Russia could back an extended six-month deadline for its ally Iran before European powers reimpose sweeping United Nations sanctions over Tehran’s refusal to allow UN inspectors back into nuclear sites after the Israeli-US assault in June.
France, Britain and Germany – known as the E3 – have long threatened to trigger a “snapback” of sanctions at the UN security council before 18 October, when a largely defunct nuclear deal struck 10 years ago between Tehran and major powers expires.
Western officials have said they would wait until the end of August to decide whether Iran was serious about further negotiations, with a six-month extension only on the condition that Iran showed seriousness about the talks with the US.
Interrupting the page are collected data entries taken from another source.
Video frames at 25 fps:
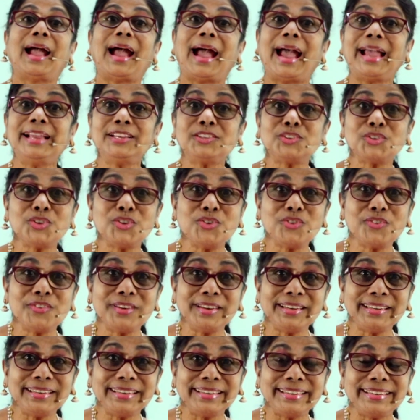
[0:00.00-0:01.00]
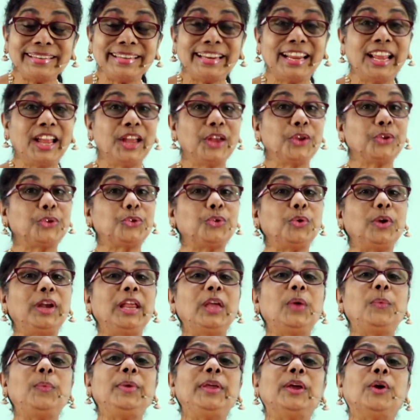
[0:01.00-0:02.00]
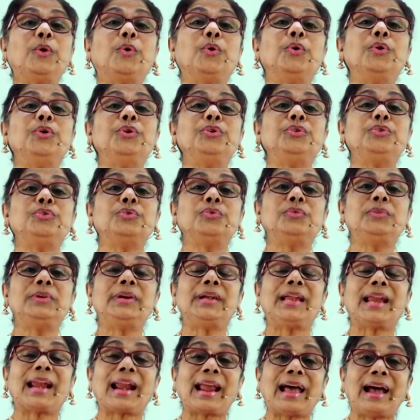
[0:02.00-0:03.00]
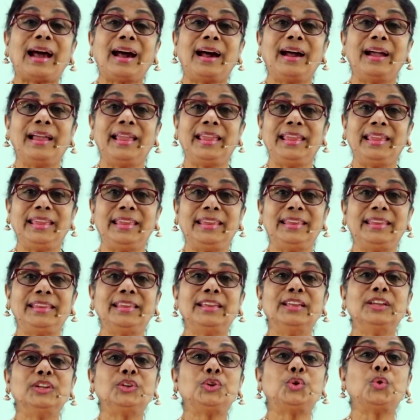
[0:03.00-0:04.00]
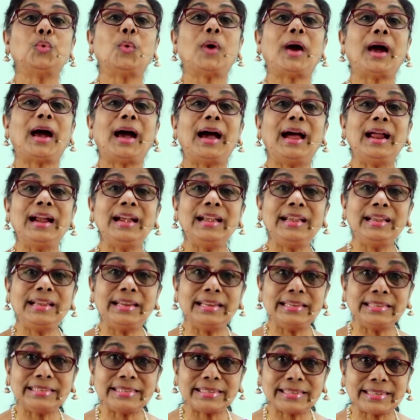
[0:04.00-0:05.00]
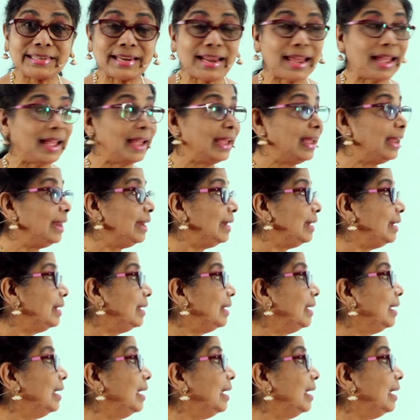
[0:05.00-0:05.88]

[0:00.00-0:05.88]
Hi children, today we are going to try to understandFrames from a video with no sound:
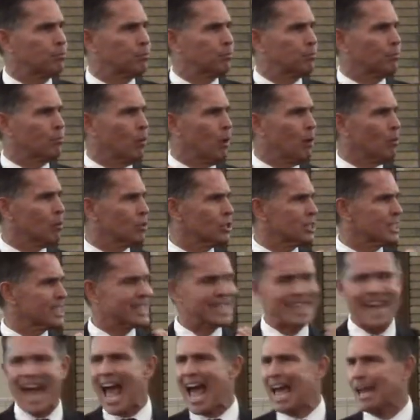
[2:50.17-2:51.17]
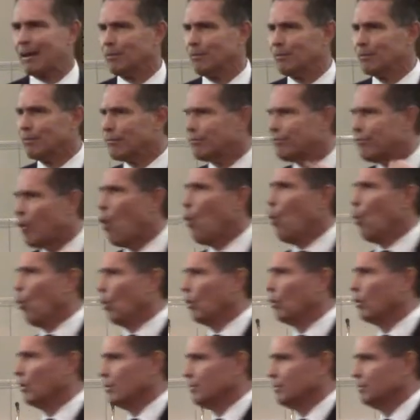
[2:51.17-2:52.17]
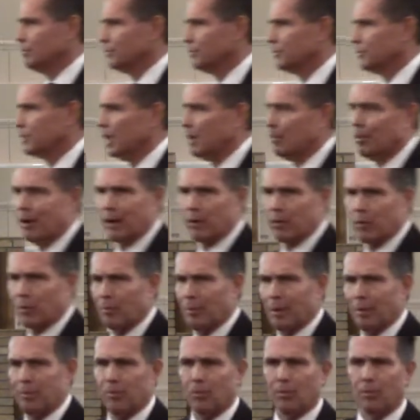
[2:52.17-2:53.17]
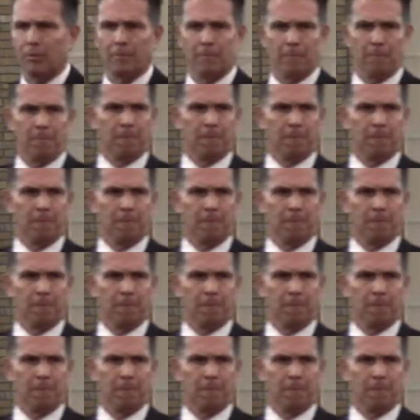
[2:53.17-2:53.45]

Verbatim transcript: What was that for? Does anybody remember?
Senior officials from Iran and Europe’s top three powers met in Geneva on Tuesday to discuss the western demand. Iran’s deputy foreign minister for legal and international affairs, Kazem Gharibabadi, said after the meeting that Tehran remained committed to diplomacy and a mutually beneficial solution.
One E3 official said: “We are going to see whether the Iranians are credible about an extension or whether they are messing us around. We want to see whether they have made any progress on the conditions we set to extend.”
The Iranian president, Masoud Pezeshkian, spoke with Vladimir Putin over the weekend and there were tentative reports that Russia was willing to back the six-month extension with the possible approval of the US. A Russian draft resolution making the six-month deadline extendable is already being circulated at the UN headquarters in New York.
Russia and China – two of the security council’s five permanent members – cannot veto the snapback if Europe decides to take the step.
Europe has been largely excluded from the five rounds of US-Iranian bilateral talks that Trump started and which came to an abrupt halt when Israel began what became a 12-day assault on Iran’s nuclear sites. The snapback mechanism is the only way back into the talks process for European powers that were central to the original nuclear deal, but have found themselves increasingly edged out of the diplomacy.
The European conditions include the resumption of inspections, the accounting for Iran’s large stock of highly enriched uranium, and resuming diplomatic talks with the US. The Iranian supreme leader, Ayatollah Ali Khamenei, this week ruled out direct talks with Washington, a formula that, however, keeps open the possibility of talks with a mediator, either from Oman or Norway.
The E3 have threatened to trigger the snapback by the end of August, a move that would minimise the risk of Russian obstruction, since Moscow will assume the month-long presidency of the UN security council in September.
A counter draft resolution put forward by Russia reportedly entails an extension of the deadline so that “snapback” cannot be triggered for at least six months. That six-month period would be extendable under the Russian proposal.
The true state of Iran’s nuclear programme is not known, although Donald Trump says it has been obliterated. The White House sacked the Pentagon defence official who produced a more nuanced assessment.
Iran admits it had been enriching uranium to up to 60% purity, a short step from the roughly 90% of weapons-grade, as a reprisal for the US leaving the nuclear deal in 2018. Iran insists it had no intention of making a nuclear bomb.
Iran has severely criticised the International Atomic Energy Agency (IAEA), a UN body, for, in Tehran’s view, giving credence to US claims that Iran may be hiding a secret military nuclear programme. But the IAEA said while it could not guarantee Tehran’s nuclear programme was entirely peaceful, it had no credible details of a coordinated weapons programme in Iran.
The IAEA has reopened talks with Iranian officials on the terms for the resumption of inspections, and the talks in Geneva will have a strong focus on whether Iran is prepared to meet its duties under the nuclear non-proliferation treaty to resume inspections.
Iran claims that the damage to its nuclear site requires a new plan with the agency, and this will be more restrictive.